Do drought-adapted peanut genotypes have different bioactive compounds and ROS-scavenging activity?

Peanuts are grown in both developed and developing countries, and their cultivation has been considerably expanded to semiarid and arid regions. In this study, we investigated the ROS-scavenging activity and bioactive composition of hydric stress-tolerant (BR1, Senegal 55,437, L7 Bege, F.M424B) and -susceptible peanut genotypes (LViPE-06, LGoPE-06 and Tatu). Peanut grains were examined for their fatty acid profile by GC-FID, tocopherol content by HPLC-FLD, phenolic composition by LC–ESI-LTQ-Orbitrap-MS, and for their ability to deactivate ROS (ROO·, HOCl, O2·− and OH·).
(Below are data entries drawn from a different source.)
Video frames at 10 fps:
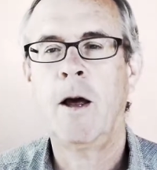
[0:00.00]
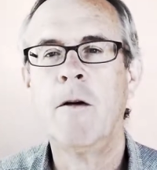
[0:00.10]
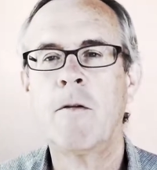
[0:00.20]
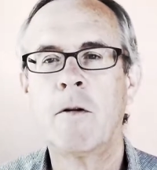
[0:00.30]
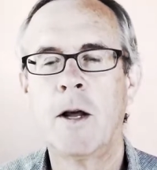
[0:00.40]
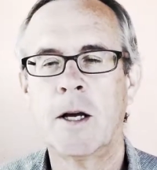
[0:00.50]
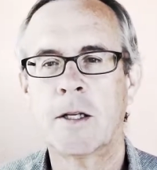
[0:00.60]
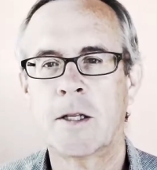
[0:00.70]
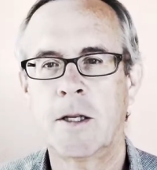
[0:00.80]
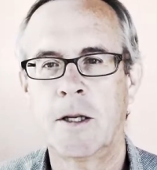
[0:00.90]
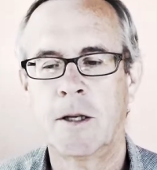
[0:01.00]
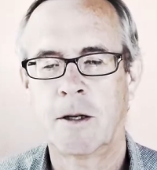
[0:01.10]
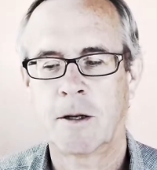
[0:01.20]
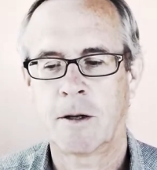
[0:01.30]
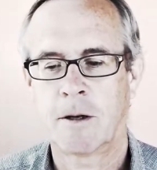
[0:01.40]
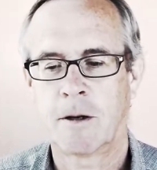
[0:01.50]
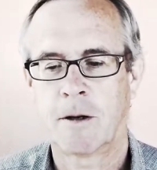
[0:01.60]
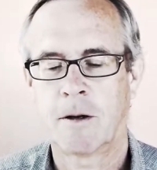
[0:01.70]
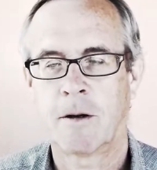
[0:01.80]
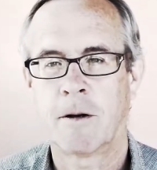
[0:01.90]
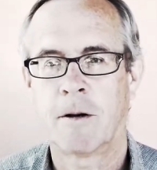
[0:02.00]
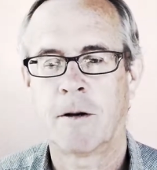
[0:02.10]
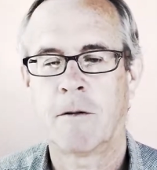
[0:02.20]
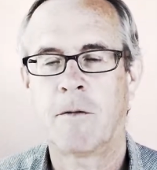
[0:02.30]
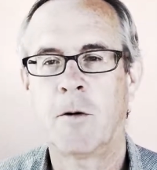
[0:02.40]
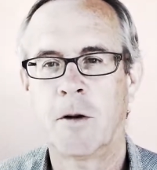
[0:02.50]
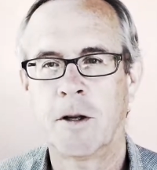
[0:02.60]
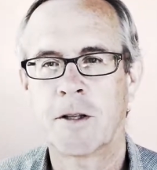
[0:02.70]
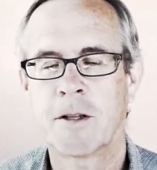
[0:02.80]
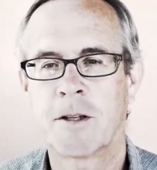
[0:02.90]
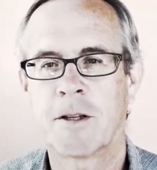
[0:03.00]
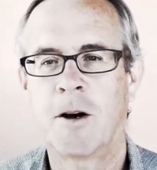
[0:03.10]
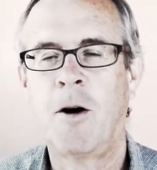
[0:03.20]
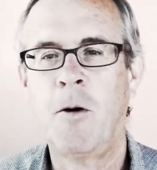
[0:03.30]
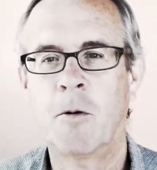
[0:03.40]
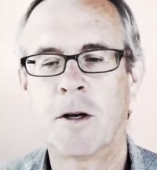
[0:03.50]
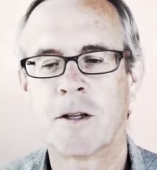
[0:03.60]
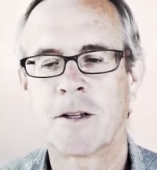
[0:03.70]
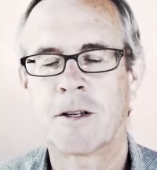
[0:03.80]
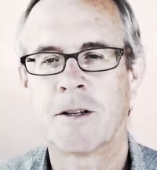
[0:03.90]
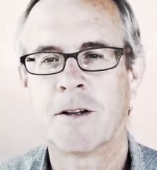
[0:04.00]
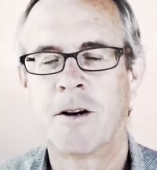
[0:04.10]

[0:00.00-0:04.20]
everlasting fullness, always.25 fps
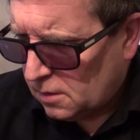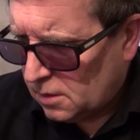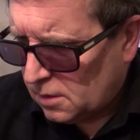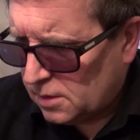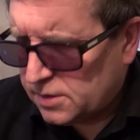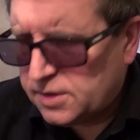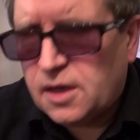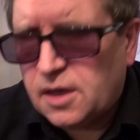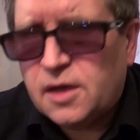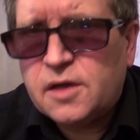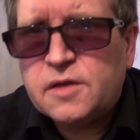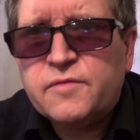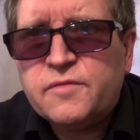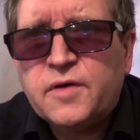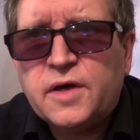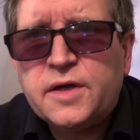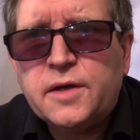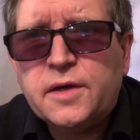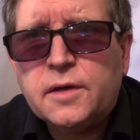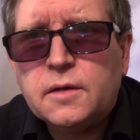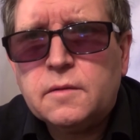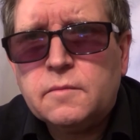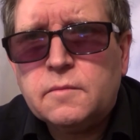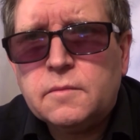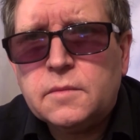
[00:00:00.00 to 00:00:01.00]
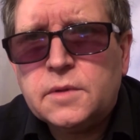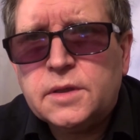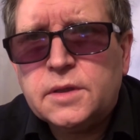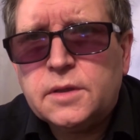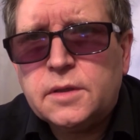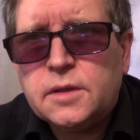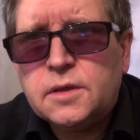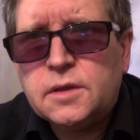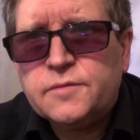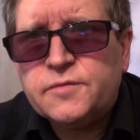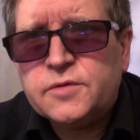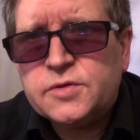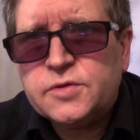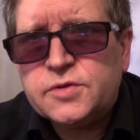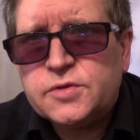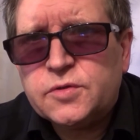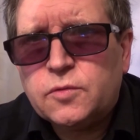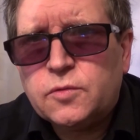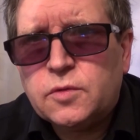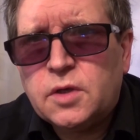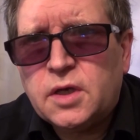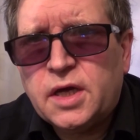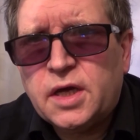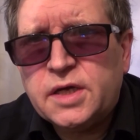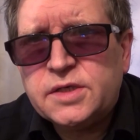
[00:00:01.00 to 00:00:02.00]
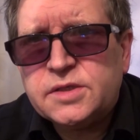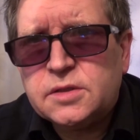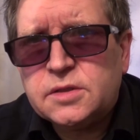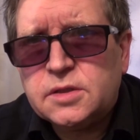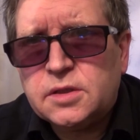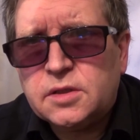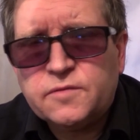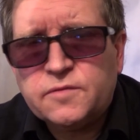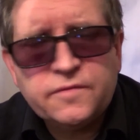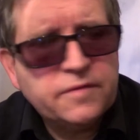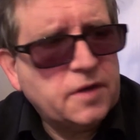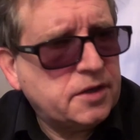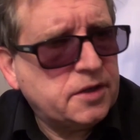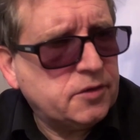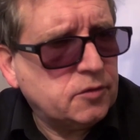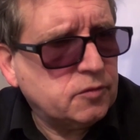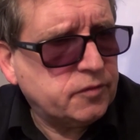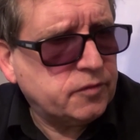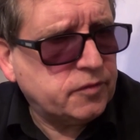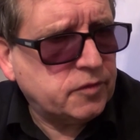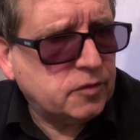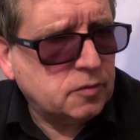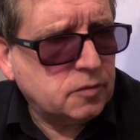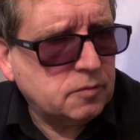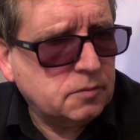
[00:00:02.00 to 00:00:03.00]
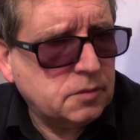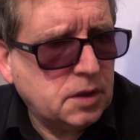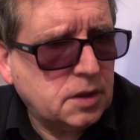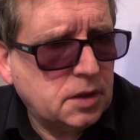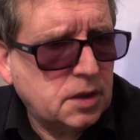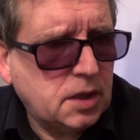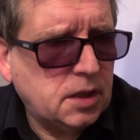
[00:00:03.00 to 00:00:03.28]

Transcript: Darth Vader that never saw light in the final film,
All genotypes had the same fatty acid profile. The highest total tocopherol content was found in the drought-tolerant genotype BR1 (80.38 mg·100 g−1), which corresponded to nearly twofold that found in most peanut genotypes. BR1 grains showed the greatest capacity to deactivate ROO•, whilst LGoPE-06, F.M424B, BR1 and LViPE-06 grains were the most active against HOCl. The greatest OH• scavenging capacity was observed for Senegal 55,437 genotype (drought tolerant). LC–ESI-LTQ-Orbitrap-MS analysis detected a total of 26 polyphenols, including 2,6-dihydrobenzoic acid, 2,5-dihydroxybenzoic acid, protocatechuic acid-O-hexoside and catechin-O-hexoside, which were identified for the first time in unpeeled peanuts. To conclude, both drought-tolerant and -susceptible peanut genotypes did not have any significant influence on the content of fatty acids and tocopherols and ROS scavenging, although the drought-tolerant genotype BR1 stood out significantly from the others.